[Godefroy says In the arrondissement of Vervains and of Avesnes, bail is the name of a horizontal piece of wood fixed upon two stakes. This is exactly the cricket bail of the last century: the origin of the Fr. is uncertain; perh. identical with the preceding word; scarcely an independent repr. of L. baculum.]
† 1. A cross bar. Obs.
1575. Turbervile, Booke of Falconrie, 358. Set them uppon some pearche or bayle of wood that they maye by that meanes the better keepe their feathers unbroken, and eschue the dragging of their traines upon the ground.
2. In Cricket, name of each of the two pieces of wood laid across the tops of the three stumps which form the wicket.
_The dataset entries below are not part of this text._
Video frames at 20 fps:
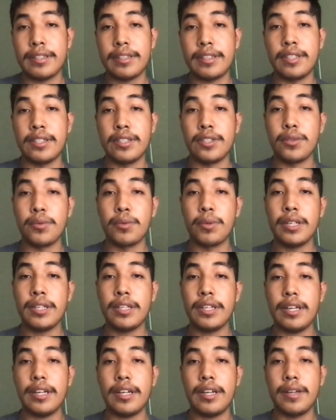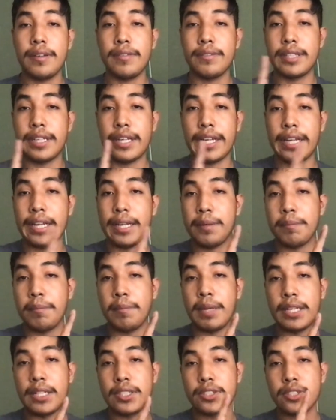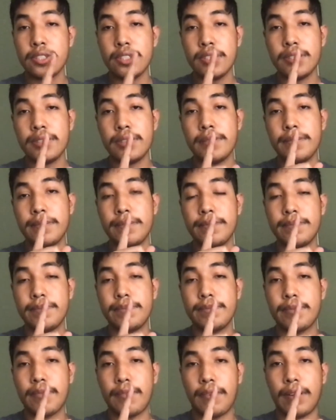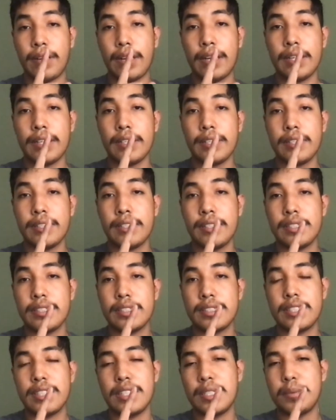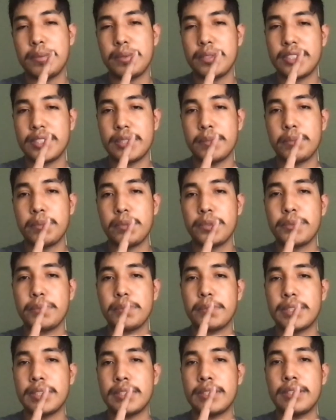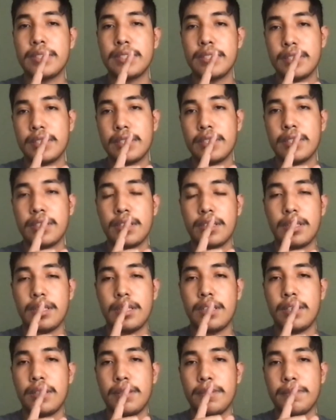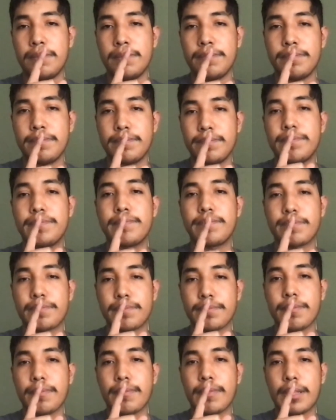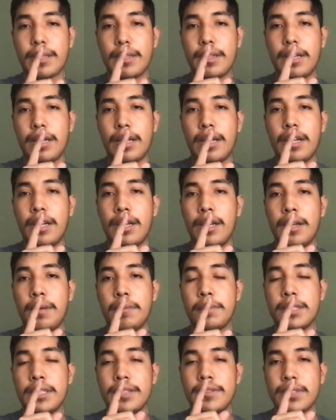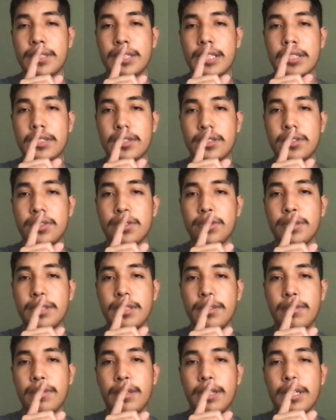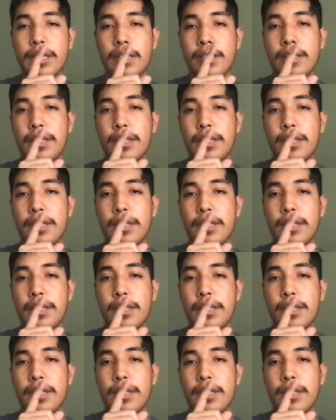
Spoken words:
The new one, the A major, right? It's a little bit simple, but I believe you guys could do it, right?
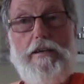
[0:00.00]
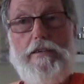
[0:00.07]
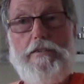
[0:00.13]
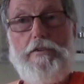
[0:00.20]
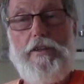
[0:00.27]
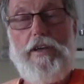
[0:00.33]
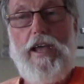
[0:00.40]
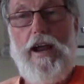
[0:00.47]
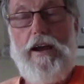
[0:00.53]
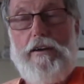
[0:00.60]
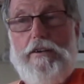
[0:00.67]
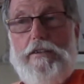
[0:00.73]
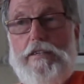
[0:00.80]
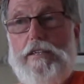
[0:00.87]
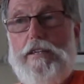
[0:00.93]
So the
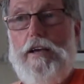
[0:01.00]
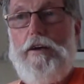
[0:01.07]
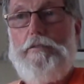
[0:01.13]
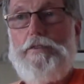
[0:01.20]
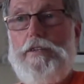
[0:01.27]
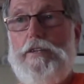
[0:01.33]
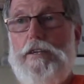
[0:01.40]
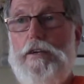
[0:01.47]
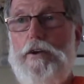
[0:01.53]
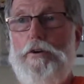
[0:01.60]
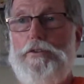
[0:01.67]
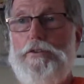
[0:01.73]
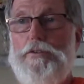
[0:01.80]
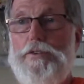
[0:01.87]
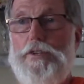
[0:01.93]
characteristic of this ego
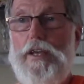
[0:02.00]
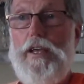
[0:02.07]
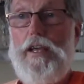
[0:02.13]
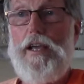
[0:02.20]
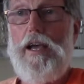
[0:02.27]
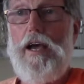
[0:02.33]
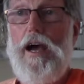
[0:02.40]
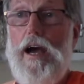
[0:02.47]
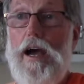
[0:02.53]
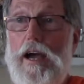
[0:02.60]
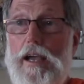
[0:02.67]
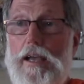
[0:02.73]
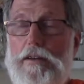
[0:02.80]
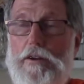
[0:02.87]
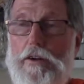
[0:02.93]
is to say,
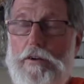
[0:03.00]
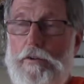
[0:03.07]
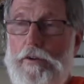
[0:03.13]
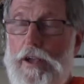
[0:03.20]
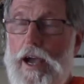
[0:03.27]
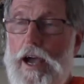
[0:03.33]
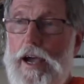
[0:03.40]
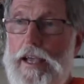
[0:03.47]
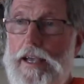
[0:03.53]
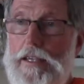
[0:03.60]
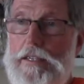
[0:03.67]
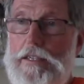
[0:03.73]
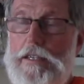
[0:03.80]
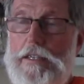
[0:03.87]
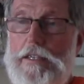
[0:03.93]
I, not only I
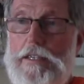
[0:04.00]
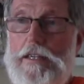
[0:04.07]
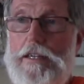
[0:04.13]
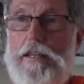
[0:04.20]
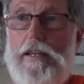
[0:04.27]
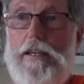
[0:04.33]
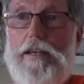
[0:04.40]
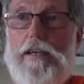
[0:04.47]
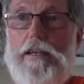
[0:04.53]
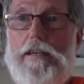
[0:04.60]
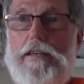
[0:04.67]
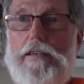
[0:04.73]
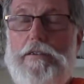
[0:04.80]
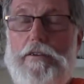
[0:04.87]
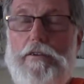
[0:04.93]
exist,
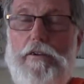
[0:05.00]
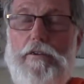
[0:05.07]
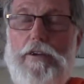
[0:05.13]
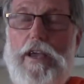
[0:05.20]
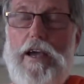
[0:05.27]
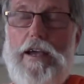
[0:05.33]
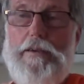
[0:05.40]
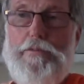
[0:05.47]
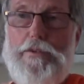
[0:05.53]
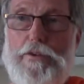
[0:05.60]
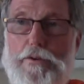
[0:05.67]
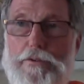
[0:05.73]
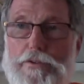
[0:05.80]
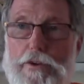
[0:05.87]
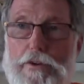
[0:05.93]
not only I am
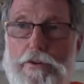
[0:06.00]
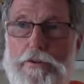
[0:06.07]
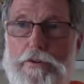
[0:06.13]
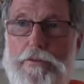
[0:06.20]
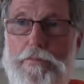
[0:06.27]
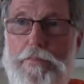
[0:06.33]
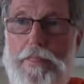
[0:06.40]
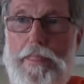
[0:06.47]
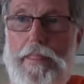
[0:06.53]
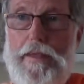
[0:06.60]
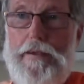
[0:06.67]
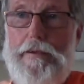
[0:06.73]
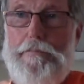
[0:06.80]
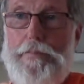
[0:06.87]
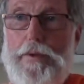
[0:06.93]
so-and-so,
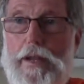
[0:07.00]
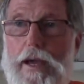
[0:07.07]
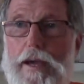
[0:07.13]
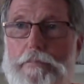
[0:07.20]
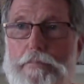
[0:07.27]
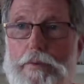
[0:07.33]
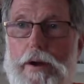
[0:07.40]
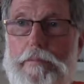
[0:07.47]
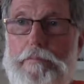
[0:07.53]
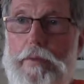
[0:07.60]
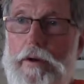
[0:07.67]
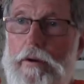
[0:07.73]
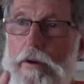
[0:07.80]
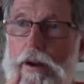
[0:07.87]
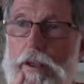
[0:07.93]
but I'm
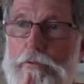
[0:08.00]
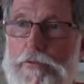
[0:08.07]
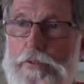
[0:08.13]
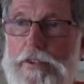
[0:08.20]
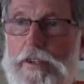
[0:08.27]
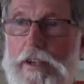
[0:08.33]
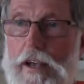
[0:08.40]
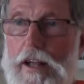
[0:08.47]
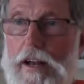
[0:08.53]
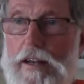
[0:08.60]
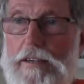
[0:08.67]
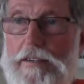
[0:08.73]
primarily physical.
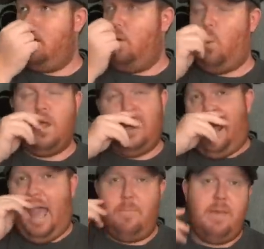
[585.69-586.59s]
Will it
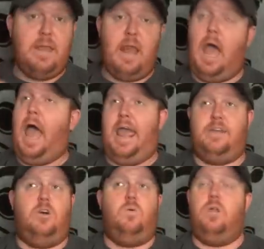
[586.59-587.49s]
happen? I
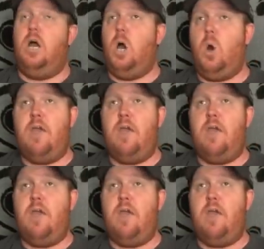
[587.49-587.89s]
don't know.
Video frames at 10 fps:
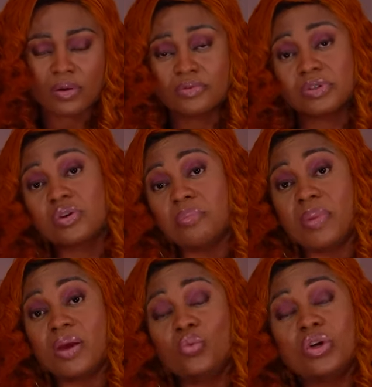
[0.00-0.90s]
For some
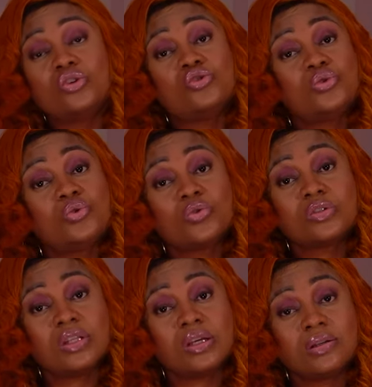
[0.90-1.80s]
men, when you do those
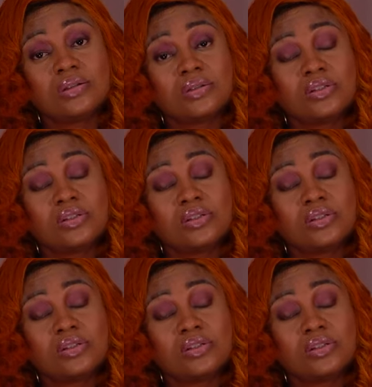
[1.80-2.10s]
things,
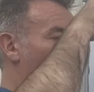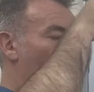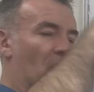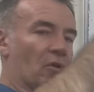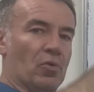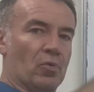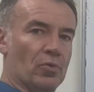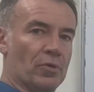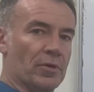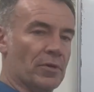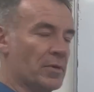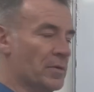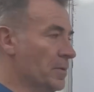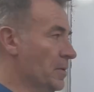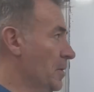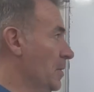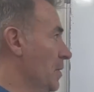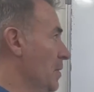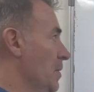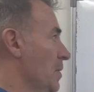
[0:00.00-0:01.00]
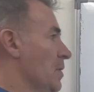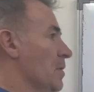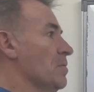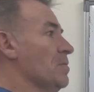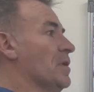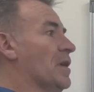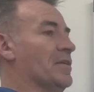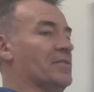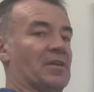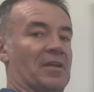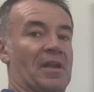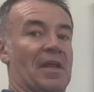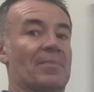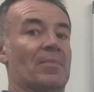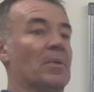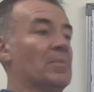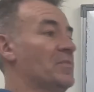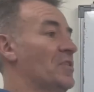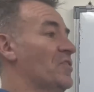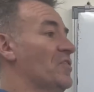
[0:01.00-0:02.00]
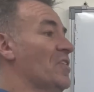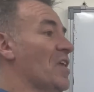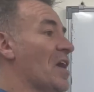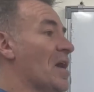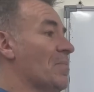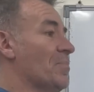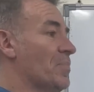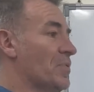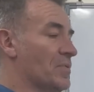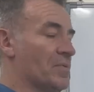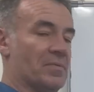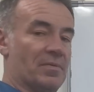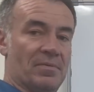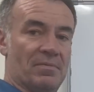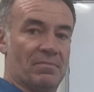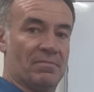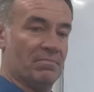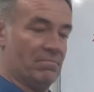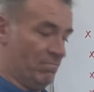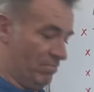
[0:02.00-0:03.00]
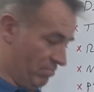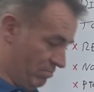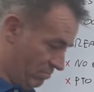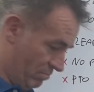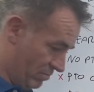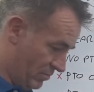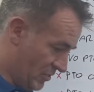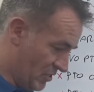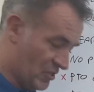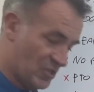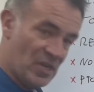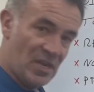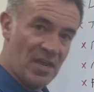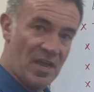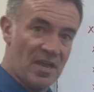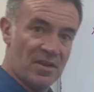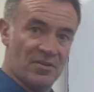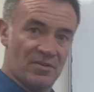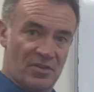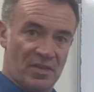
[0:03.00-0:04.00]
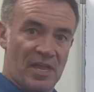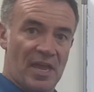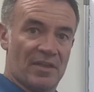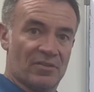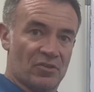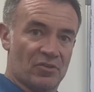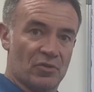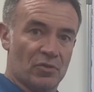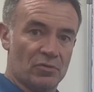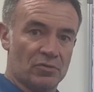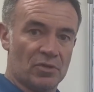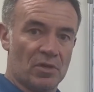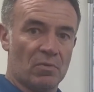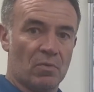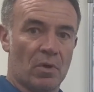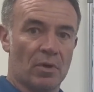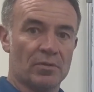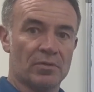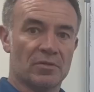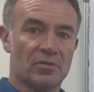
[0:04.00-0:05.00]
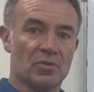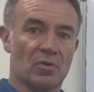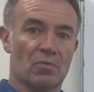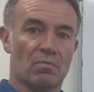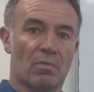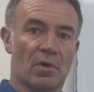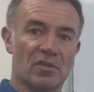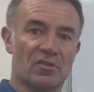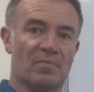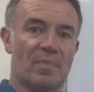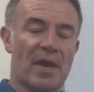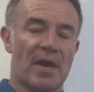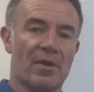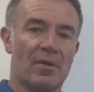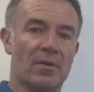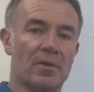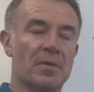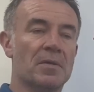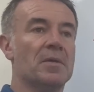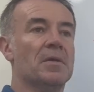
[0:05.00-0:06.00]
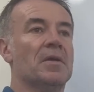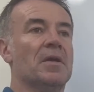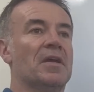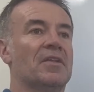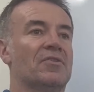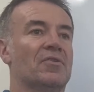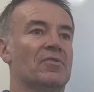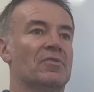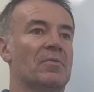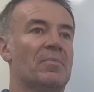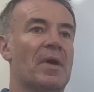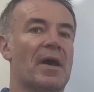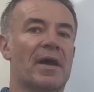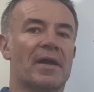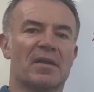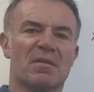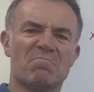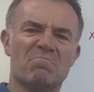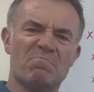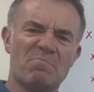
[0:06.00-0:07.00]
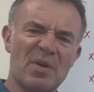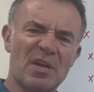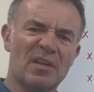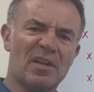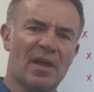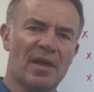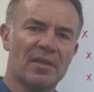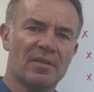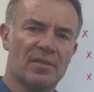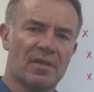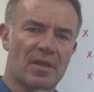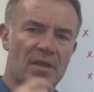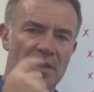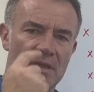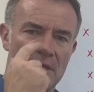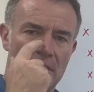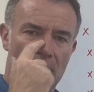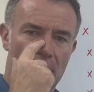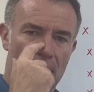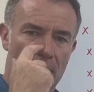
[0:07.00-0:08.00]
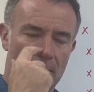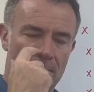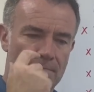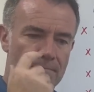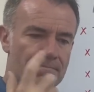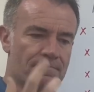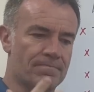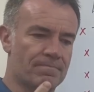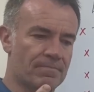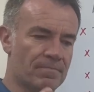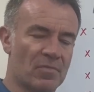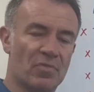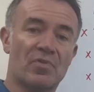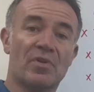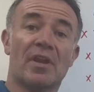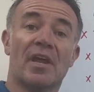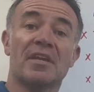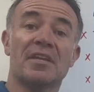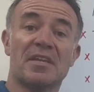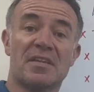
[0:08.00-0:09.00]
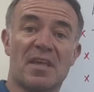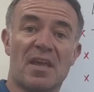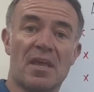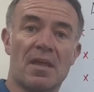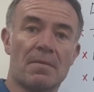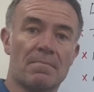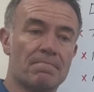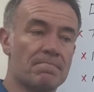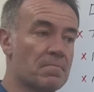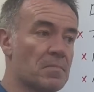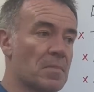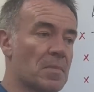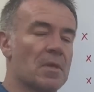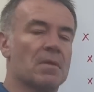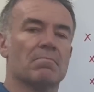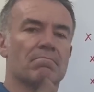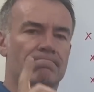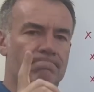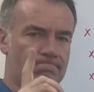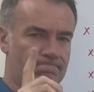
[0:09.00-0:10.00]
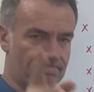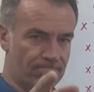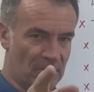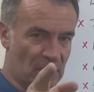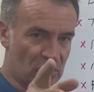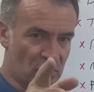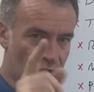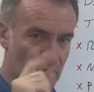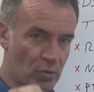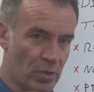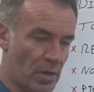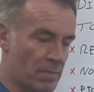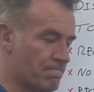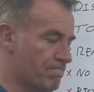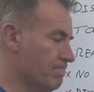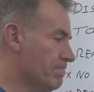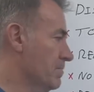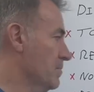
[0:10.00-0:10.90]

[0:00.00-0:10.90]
the loader, you had to climb up on the step, see in to get the tools you want. So much better, it's on the back. Bit like the 390T. I'll show you.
(The bails are at present made 4 inches long, turned and shaped on the lathe; but originally the wicket consisted of a single bail, two feet long, laid across two stumps.
1770. J. Love, Cricket, 19. The Bail, and mangled Stumps bestrew the Field.
1799. in Hoyles Games (1803), 301. The striker is out if the bail is bowled off.
1813. Sports of Childhood, Cricket 22. The Wicket consists of two pieces of wood fixed upright, and kept together by another piece, which is laid across the top and is called a Bail.
1833. Strutt, Sports & Past. (Hone), 106. Of late years the wicket consists of three stumps and two bails.
1861. Whyte-Melville, Tilb. Nogo, 167. My bails fly upwards; and I am disagreeably conscious of being bowled out.